--- Work task ---
Transcribe the data that follows without changing a word, and omit the pictures.

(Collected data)
§ §

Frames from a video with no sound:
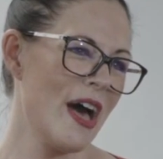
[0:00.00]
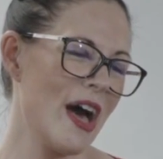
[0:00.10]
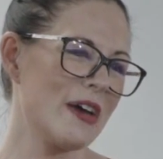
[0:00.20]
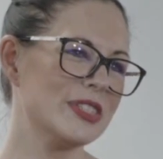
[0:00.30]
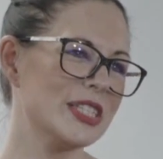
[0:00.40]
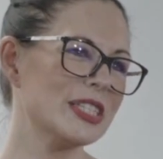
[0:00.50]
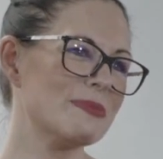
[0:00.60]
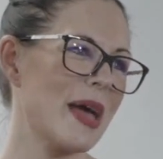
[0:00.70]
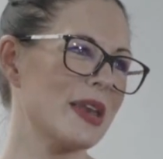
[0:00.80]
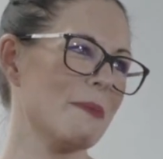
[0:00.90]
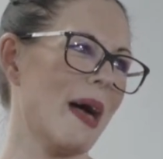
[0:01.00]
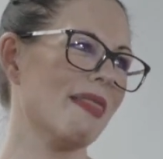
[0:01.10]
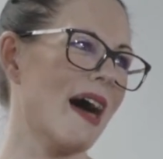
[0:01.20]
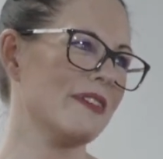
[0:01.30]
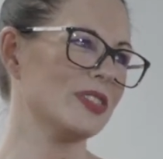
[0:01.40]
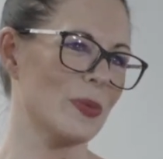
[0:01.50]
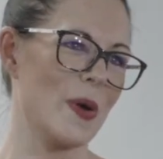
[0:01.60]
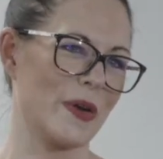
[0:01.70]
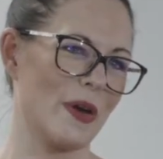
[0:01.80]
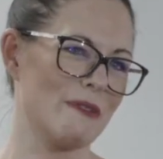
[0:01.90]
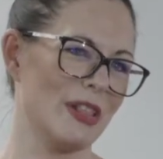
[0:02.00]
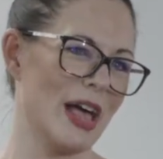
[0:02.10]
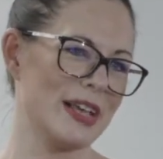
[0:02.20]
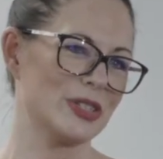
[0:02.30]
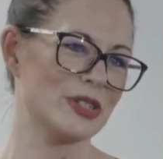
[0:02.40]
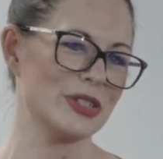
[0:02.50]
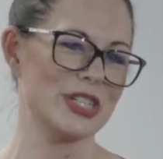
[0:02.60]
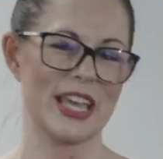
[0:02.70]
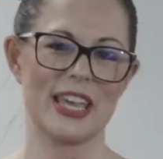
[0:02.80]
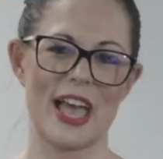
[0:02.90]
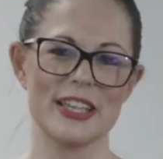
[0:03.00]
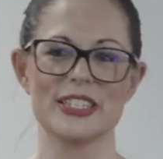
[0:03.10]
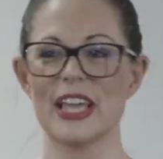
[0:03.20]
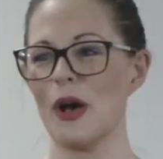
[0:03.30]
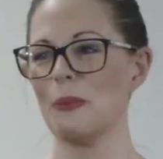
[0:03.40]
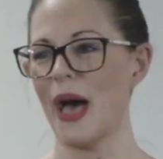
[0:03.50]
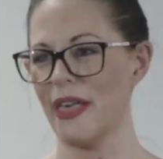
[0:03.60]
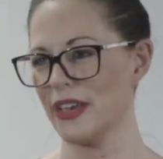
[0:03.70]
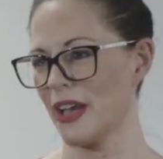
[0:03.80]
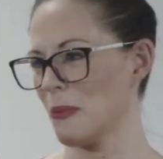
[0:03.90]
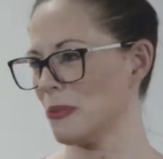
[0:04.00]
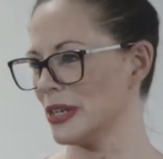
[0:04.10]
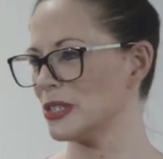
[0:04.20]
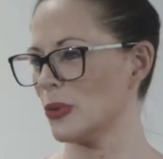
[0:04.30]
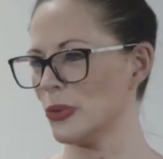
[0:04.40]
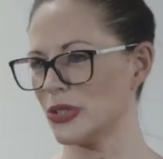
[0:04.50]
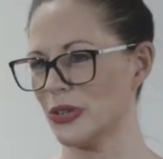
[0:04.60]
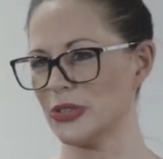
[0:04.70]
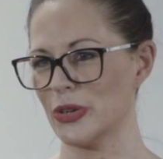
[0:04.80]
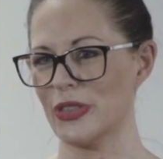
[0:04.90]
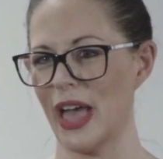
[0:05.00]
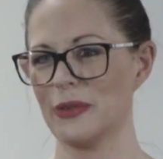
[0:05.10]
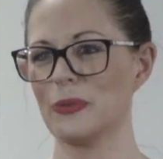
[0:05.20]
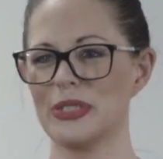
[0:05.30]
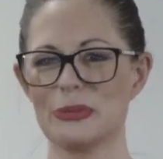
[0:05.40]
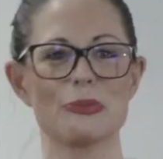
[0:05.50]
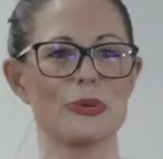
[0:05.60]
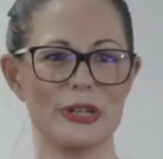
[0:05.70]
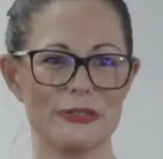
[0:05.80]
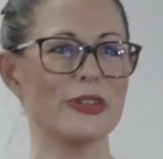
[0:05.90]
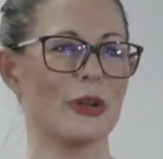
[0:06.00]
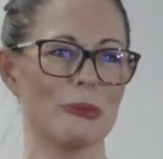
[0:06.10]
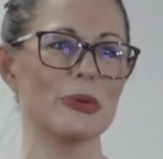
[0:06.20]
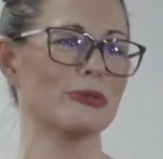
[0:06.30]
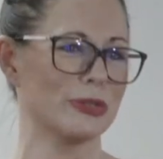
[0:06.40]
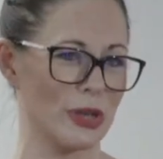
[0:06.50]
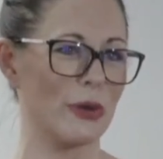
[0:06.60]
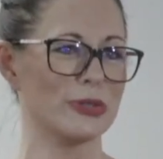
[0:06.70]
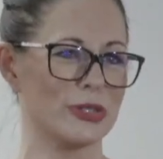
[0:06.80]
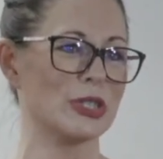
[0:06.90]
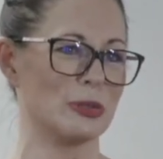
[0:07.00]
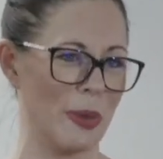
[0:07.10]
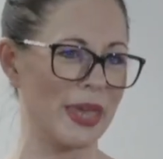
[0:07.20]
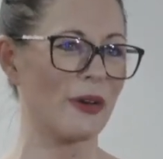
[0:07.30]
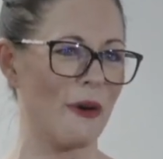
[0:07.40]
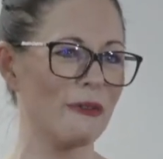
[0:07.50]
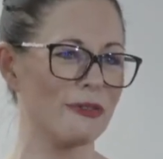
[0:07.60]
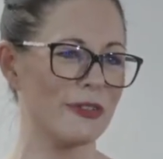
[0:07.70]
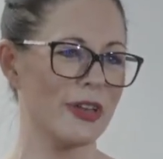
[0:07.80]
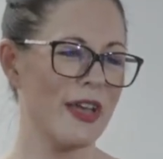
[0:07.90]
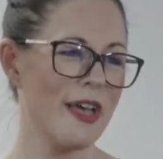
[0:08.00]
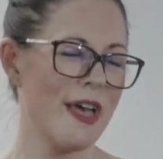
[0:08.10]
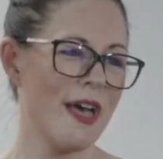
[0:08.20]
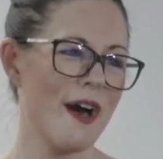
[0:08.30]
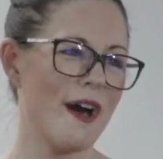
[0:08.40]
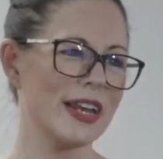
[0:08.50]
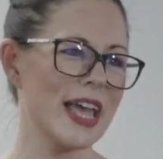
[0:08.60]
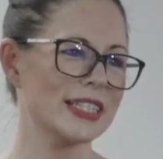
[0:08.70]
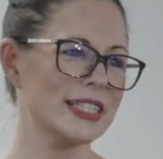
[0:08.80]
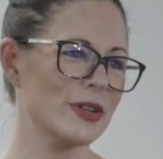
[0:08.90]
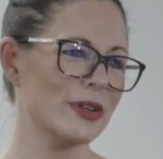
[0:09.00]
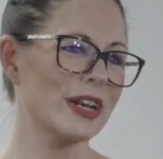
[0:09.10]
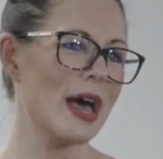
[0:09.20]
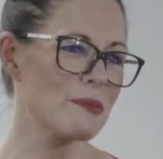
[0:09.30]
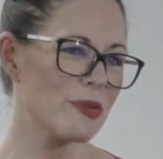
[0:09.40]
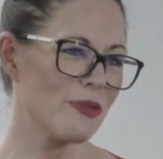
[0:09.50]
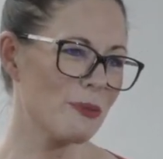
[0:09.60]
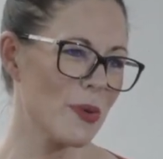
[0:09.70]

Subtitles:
I've since made it my life's work over the last 2 decades to help other companies also do that with some pretty phenomenal results to speak of. I now sit on a number of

§ §

--- Expected answer ---
Frames from a video with no sound:
[0:00.00]
[0:00.10]
[0:00.20]
[0:00.30]
[0:00.40]
[0:00.50]
[0:00.60]
[0:00.70]
[0:00.80]
[0:00.90]
[0:01.00]
[0:01.10]
[0:01.20]
[0:01.30]
[0:01.40]
[0:01.50]
[0:01.60]
[0:01.70]
[0:01.80]
[0:01.90]
[0:02.00]
[0:02.10]
[0:02.20]
[0:02.30]
[0:02.40]
[0:02.50]
[0:02.60]
[0:02.70]
[0:02.80]
[0:02.90]
[0:03.00]
[0:03.10]
[0:03.20]
[0:03.30]
[0:03.40]
[0:03.50]
[0:03.60]
[0:03.70]
[0:03.80]
[0:03.90]
[0:04.00]
[0:04.10]
[0:04.20]
[0:04.30]
[0:04.40]
[0:04.50]
[0:04.60]
[0:04.70]
[0:04.80]
[0:04.90]
[0:05.00]
[0:05.10]
[0:05.20]
[0:05.30]
[0:05.40]
[0:05.50]
[0:05.60]
[0:05.70]
[0:05.80]
[0:05.90]
[0:06.00]
[0:06.10]
[0:06.20]
[0:06.30]
[0:06.40]
[0:06.50]
[0:06.60]
[0:06.70]
[0:06.80]
[0:06.90]
[0:07.00]
[0:07.10]
[0:07.20]
[0:07.30]
[0:07.40]
[0:07.50]
[0:07.60]
[0:07.70]
[0:07.80]
[0:07.90]
[0:08.00]
[0:08.10]
[0:08.20]
[0:08.30]
[0:08.40]
[0:08.50]
[0:08.60]
[0:08.70]
[0:08.80]
[0:08.90]
[0:09.00]
[0:09.10]
[0:09.20]
[0:09.30]
[0:09.40]
[0:09.50]
[0:09.60]
[0:09.70]

Subtitles:
I've since made it my life's work over the last 2 decades to help other companies also do that with some pretty phenomenal results to speak of. I now sit on a number of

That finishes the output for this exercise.